* Work order
Exactly the lines from the start of the data through the line containing "[3:01.68-3:05.48]" should be output, with both ends kept and nothing added.
====== Material for this exercise
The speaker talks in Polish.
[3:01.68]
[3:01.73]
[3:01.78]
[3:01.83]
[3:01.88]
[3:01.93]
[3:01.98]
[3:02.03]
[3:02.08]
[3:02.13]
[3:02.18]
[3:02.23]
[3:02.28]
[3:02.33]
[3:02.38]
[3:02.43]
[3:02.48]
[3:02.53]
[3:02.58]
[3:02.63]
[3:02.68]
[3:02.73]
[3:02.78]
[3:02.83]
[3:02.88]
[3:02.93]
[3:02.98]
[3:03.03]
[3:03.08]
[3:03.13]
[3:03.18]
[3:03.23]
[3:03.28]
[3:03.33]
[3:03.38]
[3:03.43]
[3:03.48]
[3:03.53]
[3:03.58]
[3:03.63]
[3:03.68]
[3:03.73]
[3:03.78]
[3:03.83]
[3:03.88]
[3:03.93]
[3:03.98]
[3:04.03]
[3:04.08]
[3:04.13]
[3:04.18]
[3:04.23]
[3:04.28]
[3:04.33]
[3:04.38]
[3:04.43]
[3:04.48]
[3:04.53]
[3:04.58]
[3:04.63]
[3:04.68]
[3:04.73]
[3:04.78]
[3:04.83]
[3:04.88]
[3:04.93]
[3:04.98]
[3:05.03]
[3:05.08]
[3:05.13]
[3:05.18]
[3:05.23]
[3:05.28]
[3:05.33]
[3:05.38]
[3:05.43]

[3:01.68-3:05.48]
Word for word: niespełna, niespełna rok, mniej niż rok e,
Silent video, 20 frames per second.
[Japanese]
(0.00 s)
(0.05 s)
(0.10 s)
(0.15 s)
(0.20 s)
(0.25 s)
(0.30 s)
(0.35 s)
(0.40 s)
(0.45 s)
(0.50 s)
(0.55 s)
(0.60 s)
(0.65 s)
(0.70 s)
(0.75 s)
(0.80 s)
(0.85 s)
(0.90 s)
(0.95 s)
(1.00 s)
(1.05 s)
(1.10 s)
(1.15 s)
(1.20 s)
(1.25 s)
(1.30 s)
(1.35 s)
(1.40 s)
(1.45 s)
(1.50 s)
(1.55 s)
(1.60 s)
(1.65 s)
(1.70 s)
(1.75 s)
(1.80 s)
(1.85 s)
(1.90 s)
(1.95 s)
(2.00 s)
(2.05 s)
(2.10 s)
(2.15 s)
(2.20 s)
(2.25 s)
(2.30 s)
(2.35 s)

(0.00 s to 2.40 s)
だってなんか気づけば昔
============
* Answer below
The speaker talks in Polish.
[3:01.68]
[3:01.73]
[3:01.78]
[3:01.83]
[3:01.88]
[3:01.93]
[3:01.98]
[3:02.03]
[3:02.08]
[3:02.13]
[3:02.18]
[3:02.23]
[3:02.28]
[3:02.33]
[3:02.38]
[3:02.43]
[3:02.48]
[3:02.53]
[3:02.58]
[3:02.63]
[3:02.68]
[3:02.73]
[3:02.78]
[3:02.83]
[3:02.88]
[3:02.93]
[3:02.98]
[3:03.03]
[3:03.08]
[3:03.13]
[3:03.18]
[3:03.23]
[3:03.28]
[3:03.33]
[3:03.38]
[3:03.43]
[3:03.48]
[3:03.53]
[3:03.58]
[3:03.63]
[3:03.68]
[3:03.73]
[3:03.78]
[3:03.83]
[3:03.88]
[3:03.93]
[3:03.98]
[3:04.03]
[3:04.08]
[3:04.13]
[3:04.18]
[3:04.23]
[3:04.28]
[3:04.33]
[3:04.38]
[3:04.43]
[3:04.48]
[3:04.53]
[3:04.58]
[3:04.63]
[3:04.68]
[3:04.73]
[3:04.78]
[3:04.83]
[3:04.88]
[3:04.93]
[3:04.98]
[3:05.03]
[3:05.08]
[3:05.13]
[3:05.18]
[3:05.23]
[3:05.28]
[3:05.33]
[3:05.38]
[3:05.43]

[3:01.68-3:05.48]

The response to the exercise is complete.